Repeat only these lines, exactly: the first line of the data, the line containing "[0:12.00-0:13.00]", and every line between them. Pictures stay out.
━━ Input data
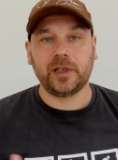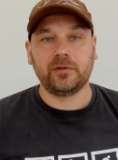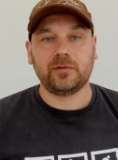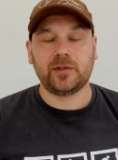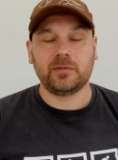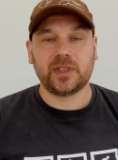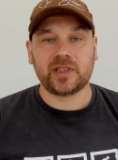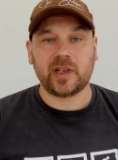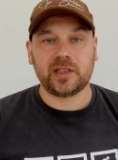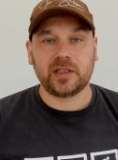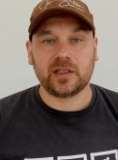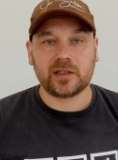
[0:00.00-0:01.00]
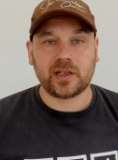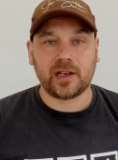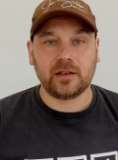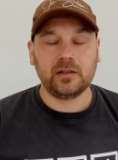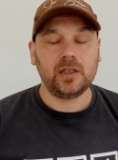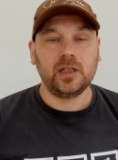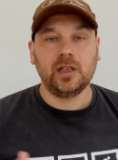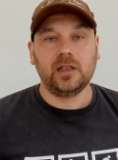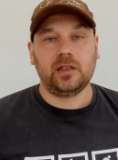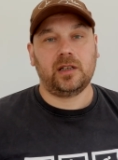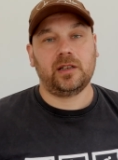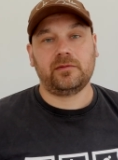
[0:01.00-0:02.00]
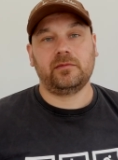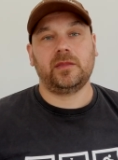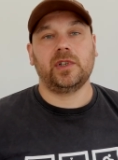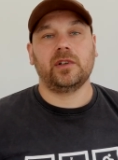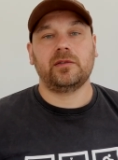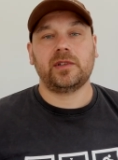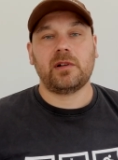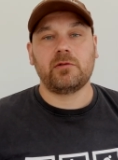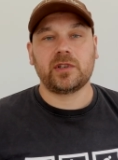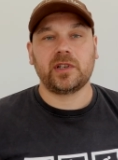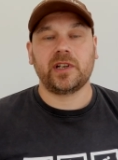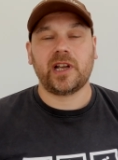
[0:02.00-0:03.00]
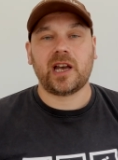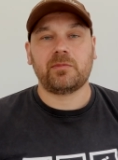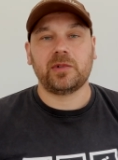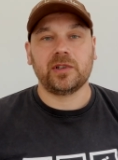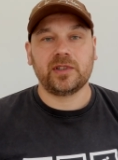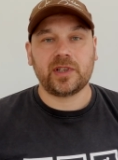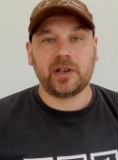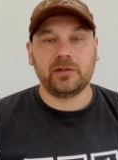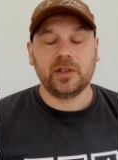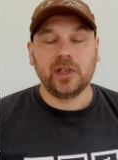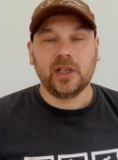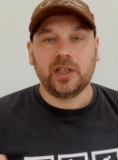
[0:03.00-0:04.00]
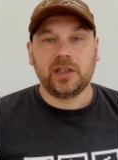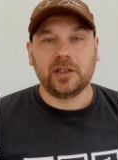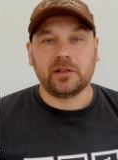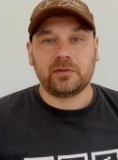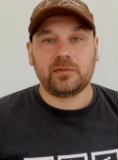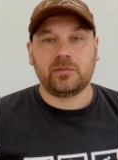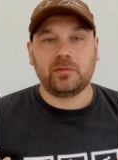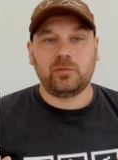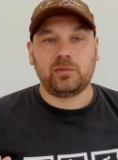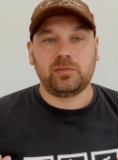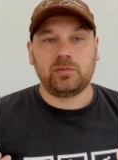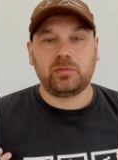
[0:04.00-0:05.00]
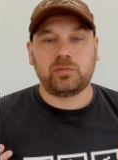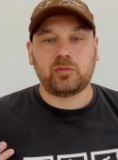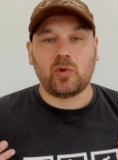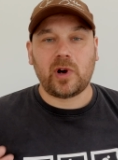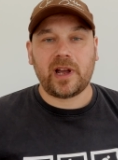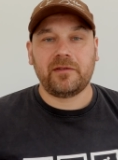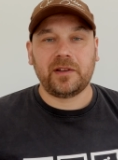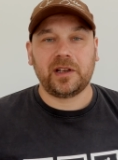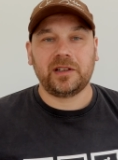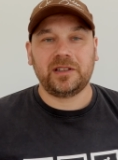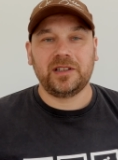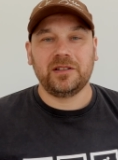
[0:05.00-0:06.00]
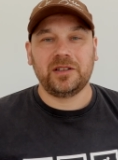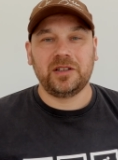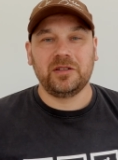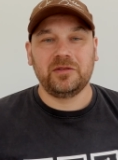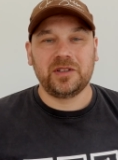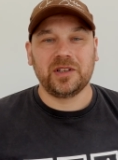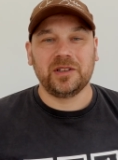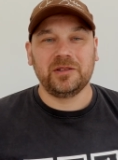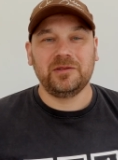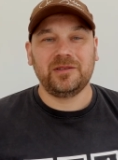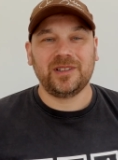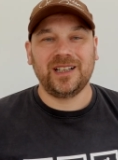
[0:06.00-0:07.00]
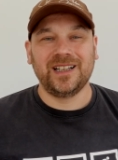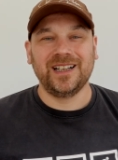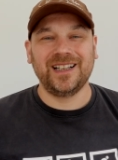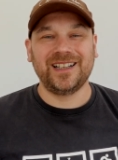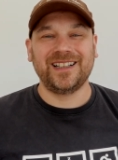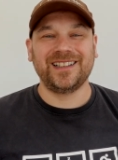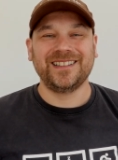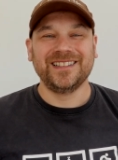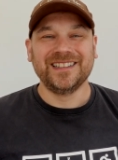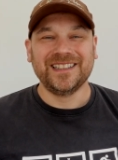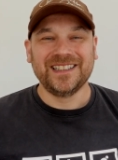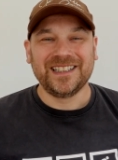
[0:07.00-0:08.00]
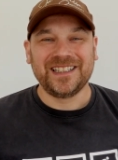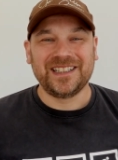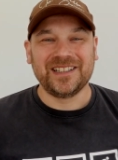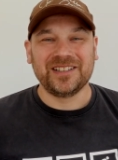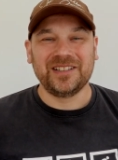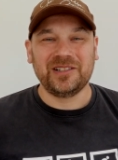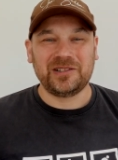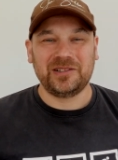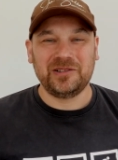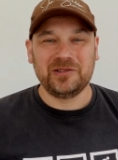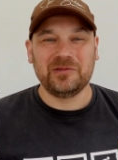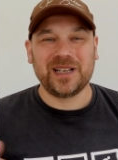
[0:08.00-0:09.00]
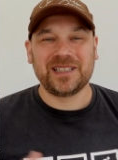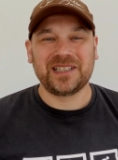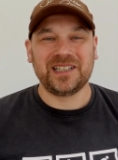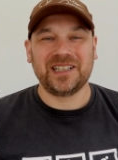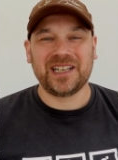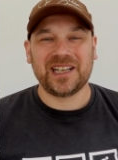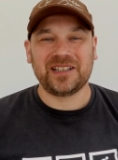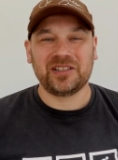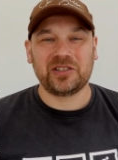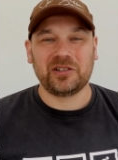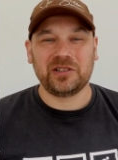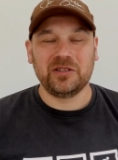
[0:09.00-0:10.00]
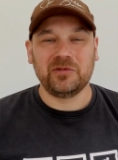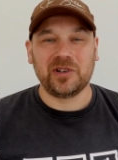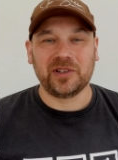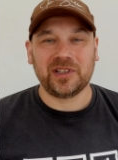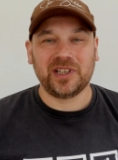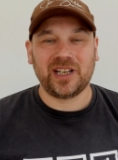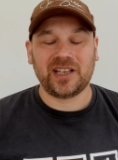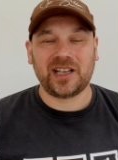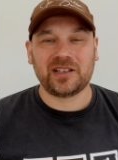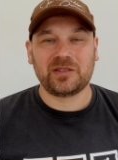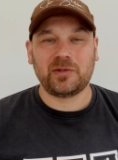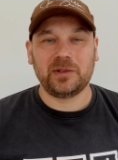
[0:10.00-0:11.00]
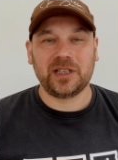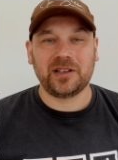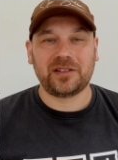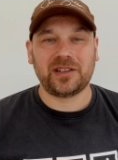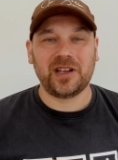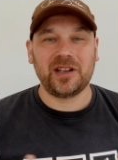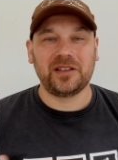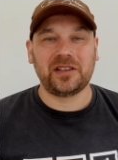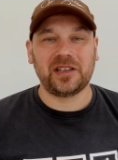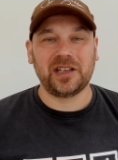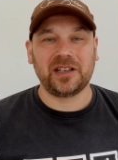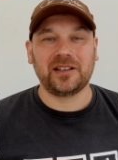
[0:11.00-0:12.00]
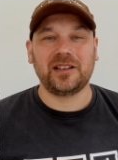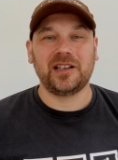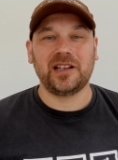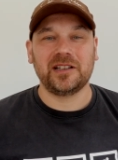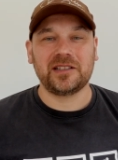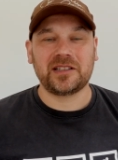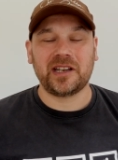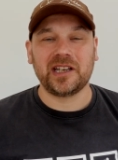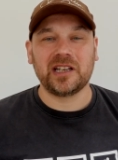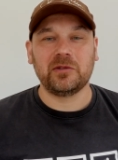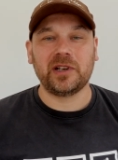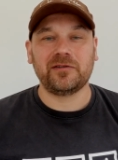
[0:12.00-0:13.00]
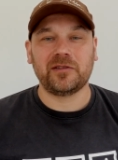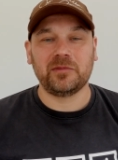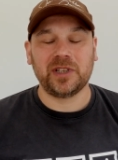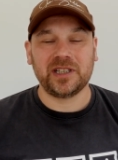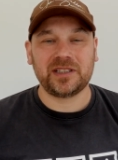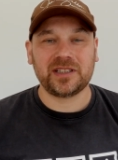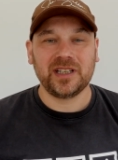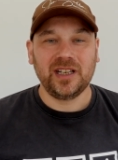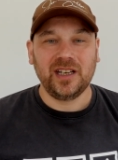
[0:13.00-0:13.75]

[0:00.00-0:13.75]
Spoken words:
in from the setting sun, you know, that wasn't going to happen. So, you know, whatever you do, you're not always going to get the shot you want. And that's probably the third thing to take away from this,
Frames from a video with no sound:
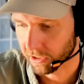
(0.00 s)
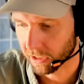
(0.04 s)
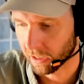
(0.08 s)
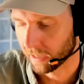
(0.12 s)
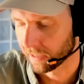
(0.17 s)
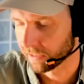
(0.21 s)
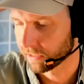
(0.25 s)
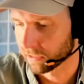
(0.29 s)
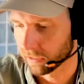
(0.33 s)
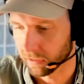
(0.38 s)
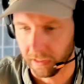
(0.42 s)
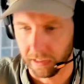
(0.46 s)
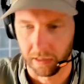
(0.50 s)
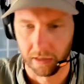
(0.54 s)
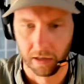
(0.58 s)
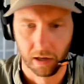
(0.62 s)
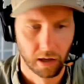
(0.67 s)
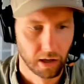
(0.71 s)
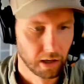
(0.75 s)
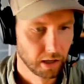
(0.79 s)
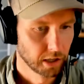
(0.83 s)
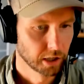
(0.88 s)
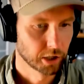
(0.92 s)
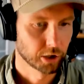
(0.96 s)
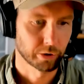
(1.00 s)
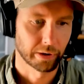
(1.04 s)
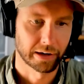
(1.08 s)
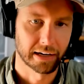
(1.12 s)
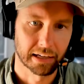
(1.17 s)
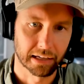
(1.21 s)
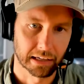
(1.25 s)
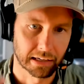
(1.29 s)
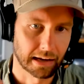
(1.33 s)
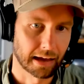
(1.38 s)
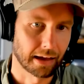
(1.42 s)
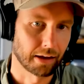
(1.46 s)
constantly
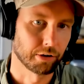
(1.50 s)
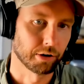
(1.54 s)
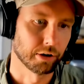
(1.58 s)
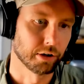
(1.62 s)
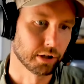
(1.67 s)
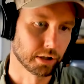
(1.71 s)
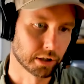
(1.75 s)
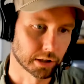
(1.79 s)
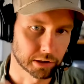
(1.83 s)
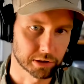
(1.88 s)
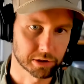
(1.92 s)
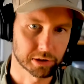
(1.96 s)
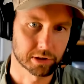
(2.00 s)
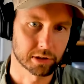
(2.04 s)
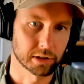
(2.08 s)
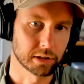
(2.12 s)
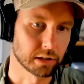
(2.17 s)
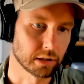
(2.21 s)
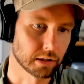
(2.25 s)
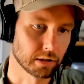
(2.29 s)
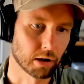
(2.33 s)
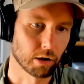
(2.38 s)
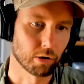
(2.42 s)
cranking out hooks,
━━━━
◆ **Response area**:
[0:00.00-0:01.00]
[0:01.00-0:02.00]
[0:02.00-0:03.00]
[0:03.00-0:04.00]
[0:04.00-0:05.00]
[0:05.00-0:06.00]
[0:06.00-0:07.00]
[0:07.00-0:08.00]
[0:08.00-0:09.00]
[0:09.00-0:10.00]
[0:10.00-0:11.00]
[0:11.00-0:12.00]
[0:12.00-0:13.00]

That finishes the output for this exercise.